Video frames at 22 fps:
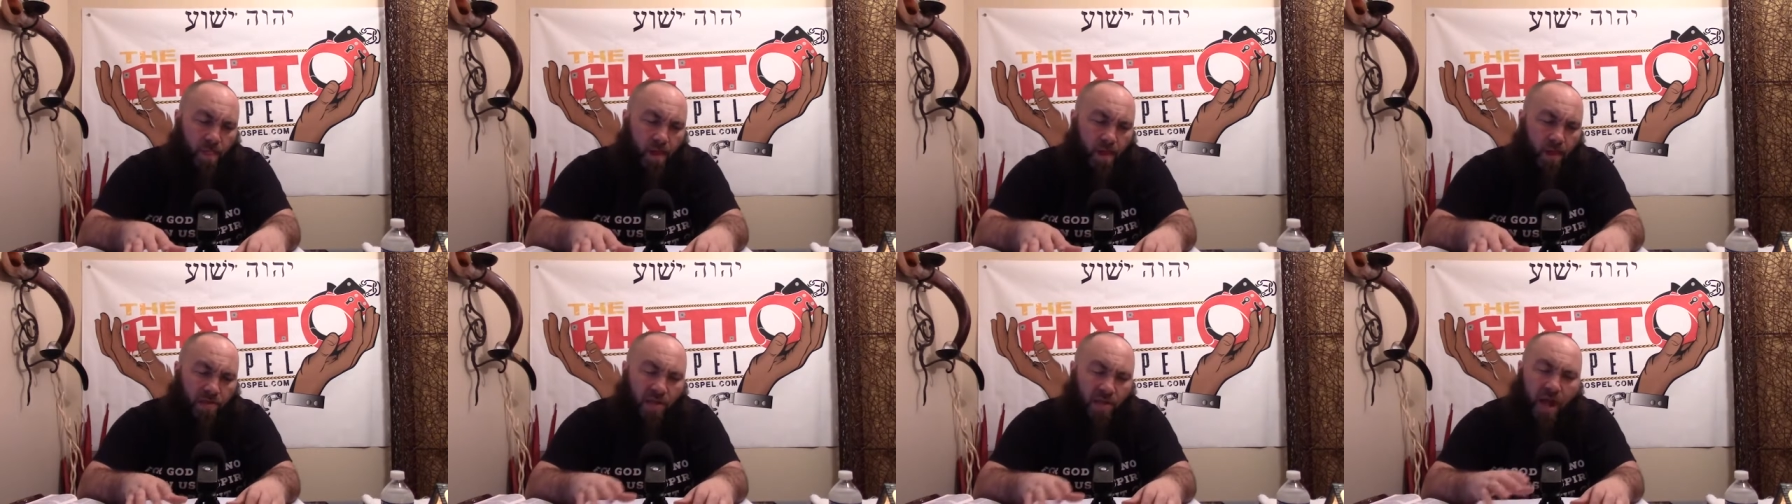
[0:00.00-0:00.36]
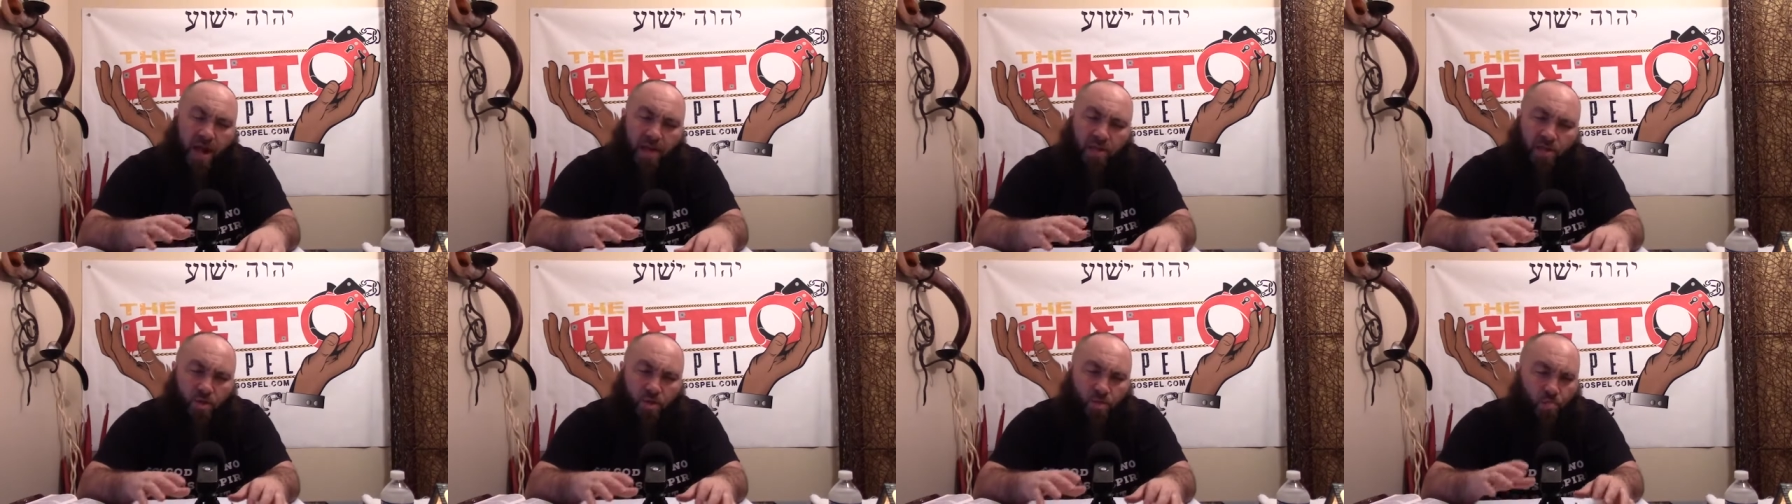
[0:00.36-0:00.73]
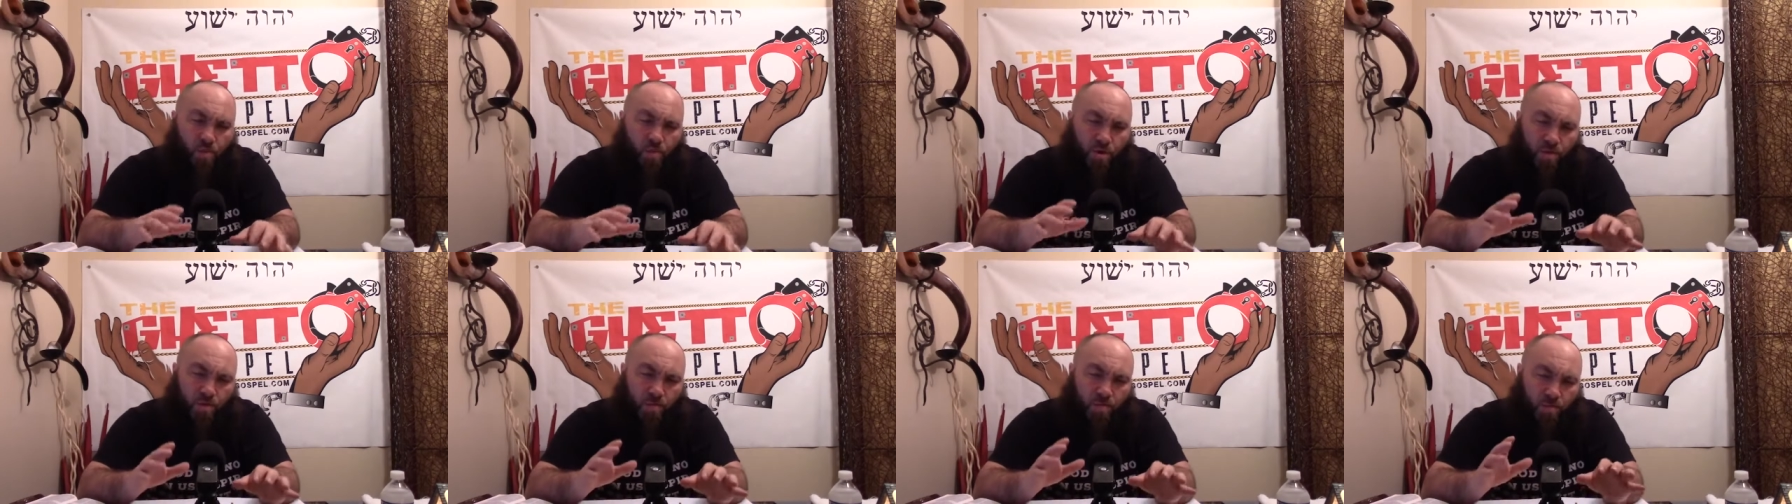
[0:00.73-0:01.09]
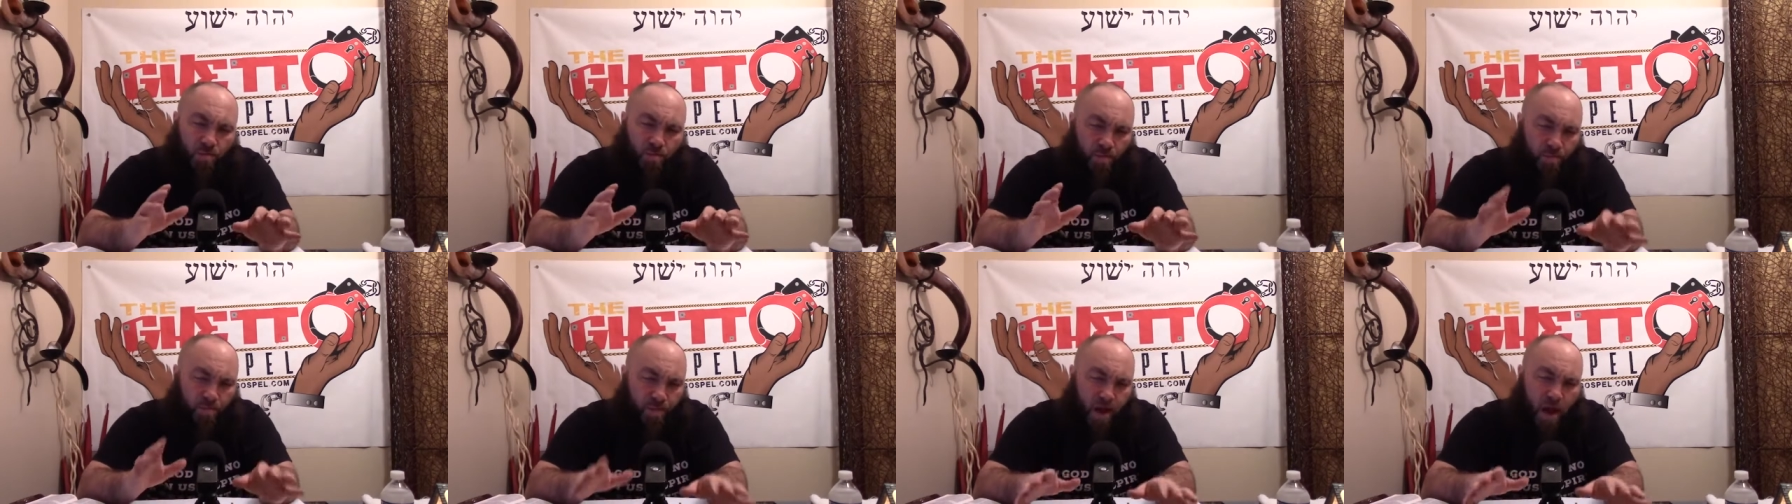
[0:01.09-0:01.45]
is actually one of the
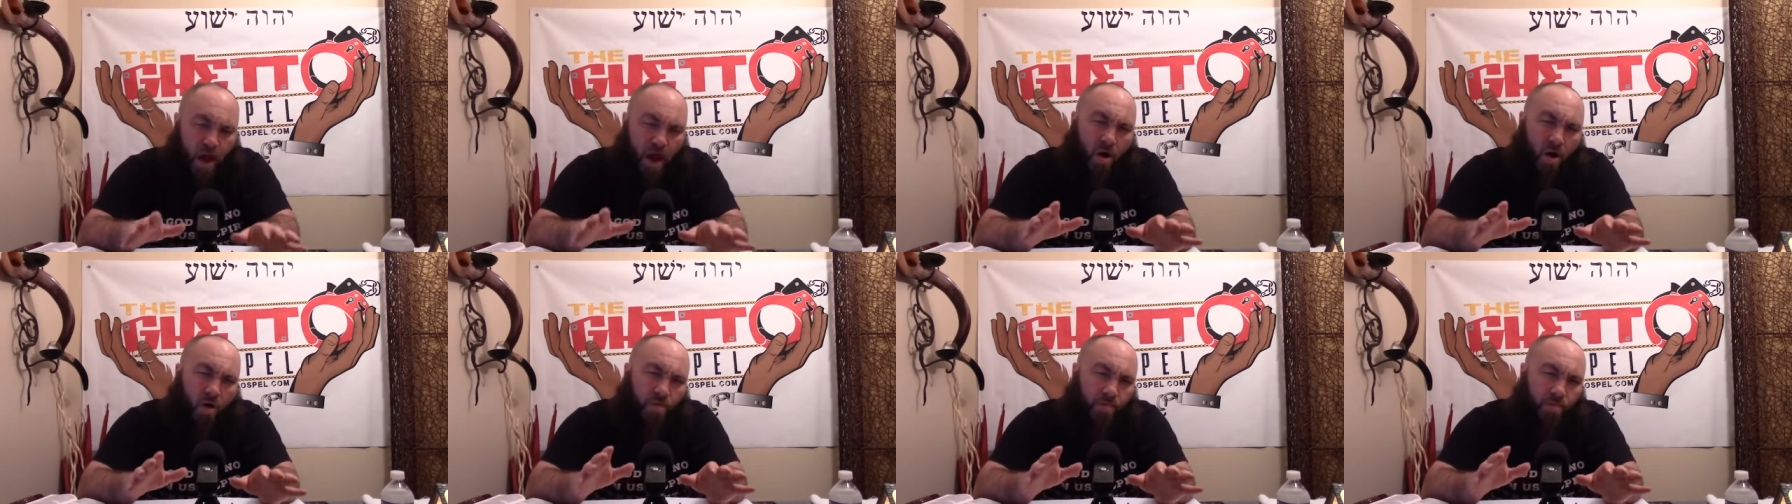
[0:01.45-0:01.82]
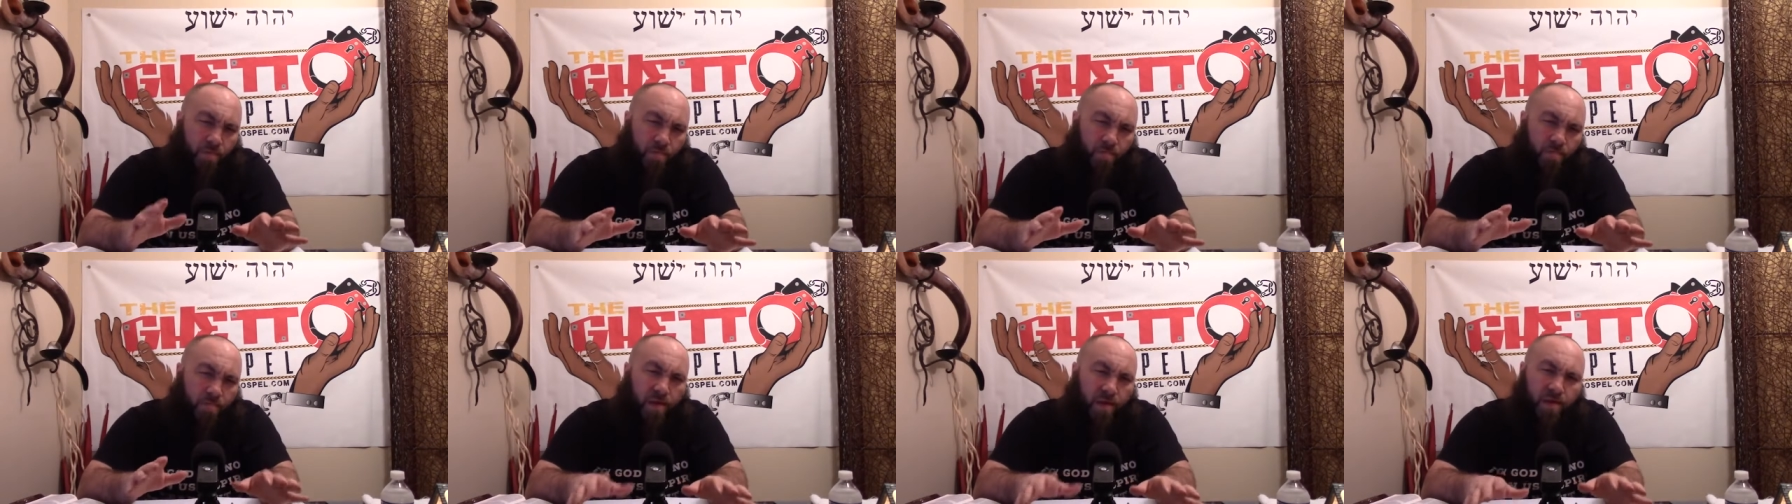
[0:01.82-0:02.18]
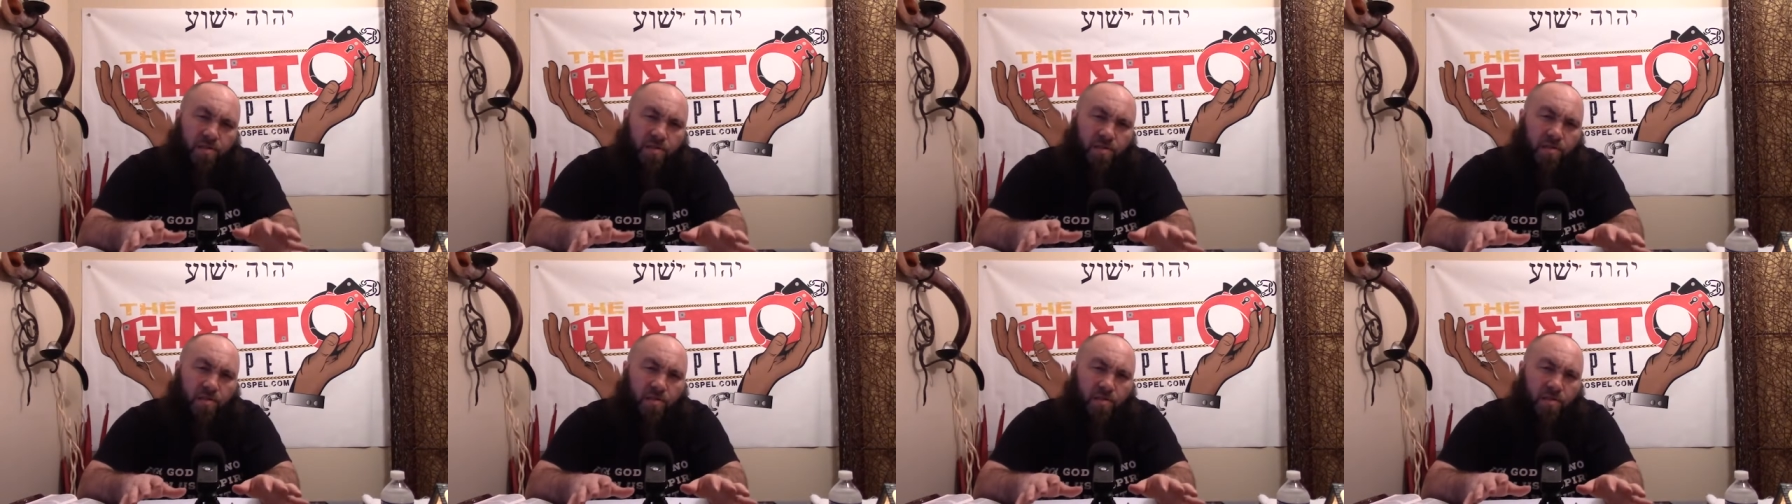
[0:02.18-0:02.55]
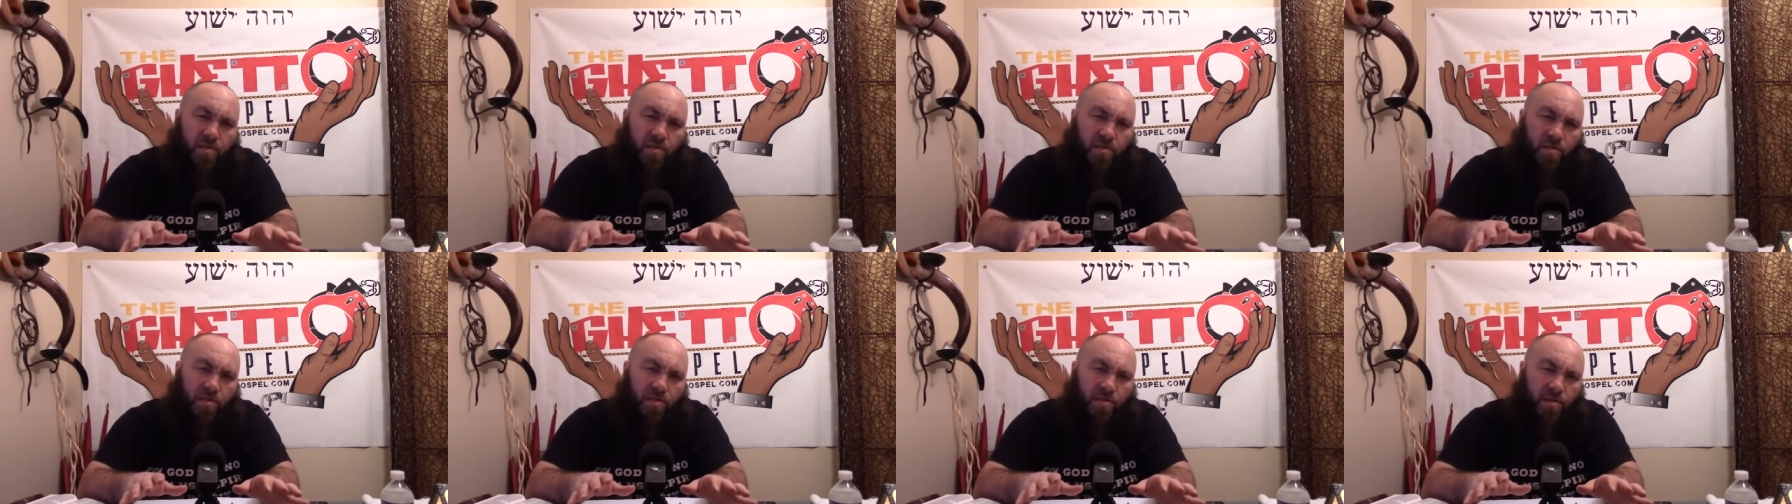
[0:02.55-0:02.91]
most powerful
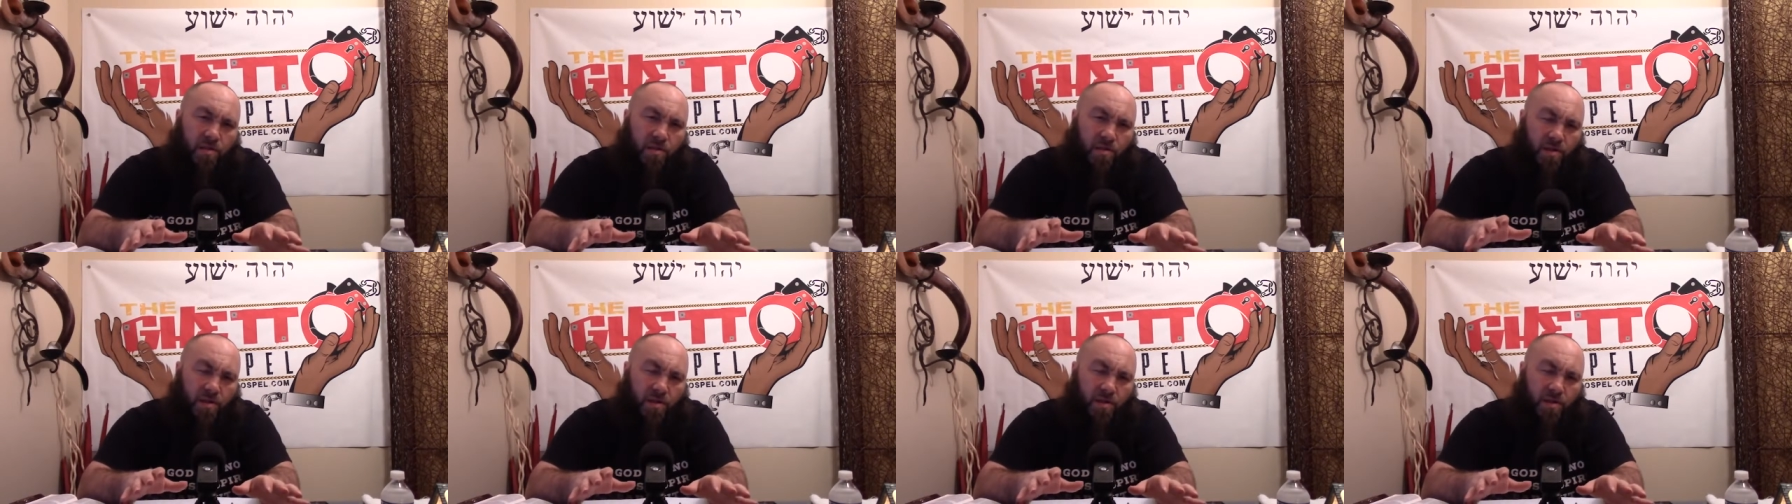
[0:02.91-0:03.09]
messages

________

Reproduce the records exactly, images excluded.

Solved exercise:
Video frames at 22 fps:
[0:00.00-0:00.36]
[0:00.36-0:00.73]
[0:00.73-0:01.09]
[0:01.09-0:01.45]
is actually one of the
[0:01.45-0:01.82]
[0:01.82-0:02.18]
[0:02.18-0:02.55]
[0:02.55-0:02.91]
most powerful
[0:02.91-0:03.09]
messages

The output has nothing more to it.